Finding out the best $1 pizza slice in NYC.
This guy is running around NYC trying every $1 pizza slice and documents his journey on his Instagram account, he gives scores from 1 to 5 to cheese, sauce and crust, I wanted to know what is the best pizza slice out there based on these scores but it turns out it's a tricky question.
There is no way to find out the best slice from the Instagram page only (unless you're willing to manually read every photo description), we need a way to automate this task!
We need to get every image and its description from his Instagram profile, from the description we can parse the cheese/sauce/crust scores, and then store all the data in a MongoDB collection for later use.
Not all images posted on that Instagram account are of pizza slices, we need a way to filter out other images, one way to do that is by using Google Vision API (vision
folder), you send an image to their servers and you get a set of labels (like 'food' or 'dish' for a pizza slice).

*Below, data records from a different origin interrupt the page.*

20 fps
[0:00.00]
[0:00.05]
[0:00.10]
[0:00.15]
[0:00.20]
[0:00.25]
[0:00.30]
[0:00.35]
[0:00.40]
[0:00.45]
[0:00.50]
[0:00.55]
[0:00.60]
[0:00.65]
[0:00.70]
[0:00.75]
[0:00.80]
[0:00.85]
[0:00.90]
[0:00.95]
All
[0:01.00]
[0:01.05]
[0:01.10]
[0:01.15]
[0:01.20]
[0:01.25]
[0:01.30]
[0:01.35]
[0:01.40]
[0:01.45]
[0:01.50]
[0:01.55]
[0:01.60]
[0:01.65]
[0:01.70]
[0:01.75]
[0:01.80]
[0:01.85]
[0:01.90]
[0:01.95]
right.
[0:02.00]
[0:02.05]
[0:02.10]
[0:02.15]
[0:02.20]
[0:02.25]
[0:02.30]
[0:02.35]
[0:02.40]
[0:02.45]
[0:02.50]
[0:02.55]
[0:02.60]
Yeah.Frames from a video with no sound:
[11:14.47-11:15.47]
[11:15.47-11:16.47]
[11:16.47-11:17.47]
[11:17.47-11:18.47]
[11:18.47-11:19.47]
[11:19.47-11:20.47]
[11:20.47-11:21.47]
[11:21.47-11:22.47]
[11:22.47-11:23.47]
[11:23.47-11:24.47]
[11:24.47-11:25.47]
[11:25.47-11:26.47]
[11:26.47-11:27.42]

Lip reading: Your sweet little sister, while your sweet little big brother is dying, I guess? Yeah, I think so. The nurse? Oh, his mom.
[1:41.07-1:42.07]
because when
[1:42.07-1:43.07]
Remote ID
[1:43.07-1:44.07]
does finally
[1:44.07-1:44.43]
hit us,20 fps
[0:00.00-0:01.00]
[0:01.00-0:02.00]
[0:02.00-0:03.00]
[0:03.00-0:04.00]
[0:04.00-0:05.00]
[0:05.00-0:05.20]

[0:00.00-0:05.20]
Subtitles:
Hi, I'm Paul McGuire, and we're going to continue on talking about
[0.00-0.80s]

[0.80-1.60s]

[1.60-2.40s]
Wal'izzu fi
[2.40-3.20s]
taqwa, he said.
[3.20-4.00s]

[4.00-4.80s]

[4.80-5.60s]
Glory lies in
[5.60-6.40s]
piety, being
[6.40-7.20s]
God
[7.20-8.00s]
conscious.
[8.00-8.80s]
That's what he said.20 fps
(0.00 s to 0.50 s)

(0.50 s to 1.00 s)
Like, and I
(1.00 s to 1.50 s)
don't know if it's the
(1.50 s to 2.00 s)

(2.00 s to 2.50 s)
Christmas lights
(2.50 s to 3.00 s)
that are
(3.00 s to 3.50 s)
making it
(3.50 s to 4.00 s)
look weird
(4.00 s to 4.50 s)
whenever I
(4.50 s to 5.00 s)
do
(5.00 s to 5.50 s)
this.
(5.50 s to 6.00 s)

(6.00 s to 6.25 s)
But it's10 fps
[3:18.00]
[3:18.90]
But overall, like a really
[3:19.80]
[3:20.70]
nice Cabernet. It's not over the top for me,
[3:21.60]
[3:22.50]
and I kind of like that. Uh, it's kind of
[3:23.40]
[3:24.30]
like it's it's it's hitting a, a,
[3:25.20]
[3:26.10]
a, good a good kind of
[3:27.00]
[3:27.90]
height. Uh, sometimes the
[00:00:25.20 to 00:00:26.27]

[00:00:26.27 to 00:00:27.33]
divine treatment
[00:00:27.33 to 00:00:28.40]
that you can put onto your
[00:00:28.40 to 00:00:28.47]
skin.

Once I have all the data, What's left is to get some additional information (like latitude and longitude) from Google Places API of the different pizza places, and then put everything on a map, the result is here, and the code for it is on the gh-pages branch.
Create a .env
file on the root directory containing the following environment variables
GOOGLE_PLACES_API_KEY=API key for Google Places
GOOGLE_APPLICATION_CREDENTIALS=path to a JSON key file given by Google Vision API
GCLOUD_PROJECT=name of the gcloud project used to get the API keys
Have a running a local MongoDB instance and a database named pizza
. (all scraped data is stored there).
$ node scrape.js
Running this command will fill up the pizza database with information to every $1 pizza place featured on the Instagram account!
And then I wrote a little script to export all the data from the database to a JSON object which is used for the website available at the gh-pages branch.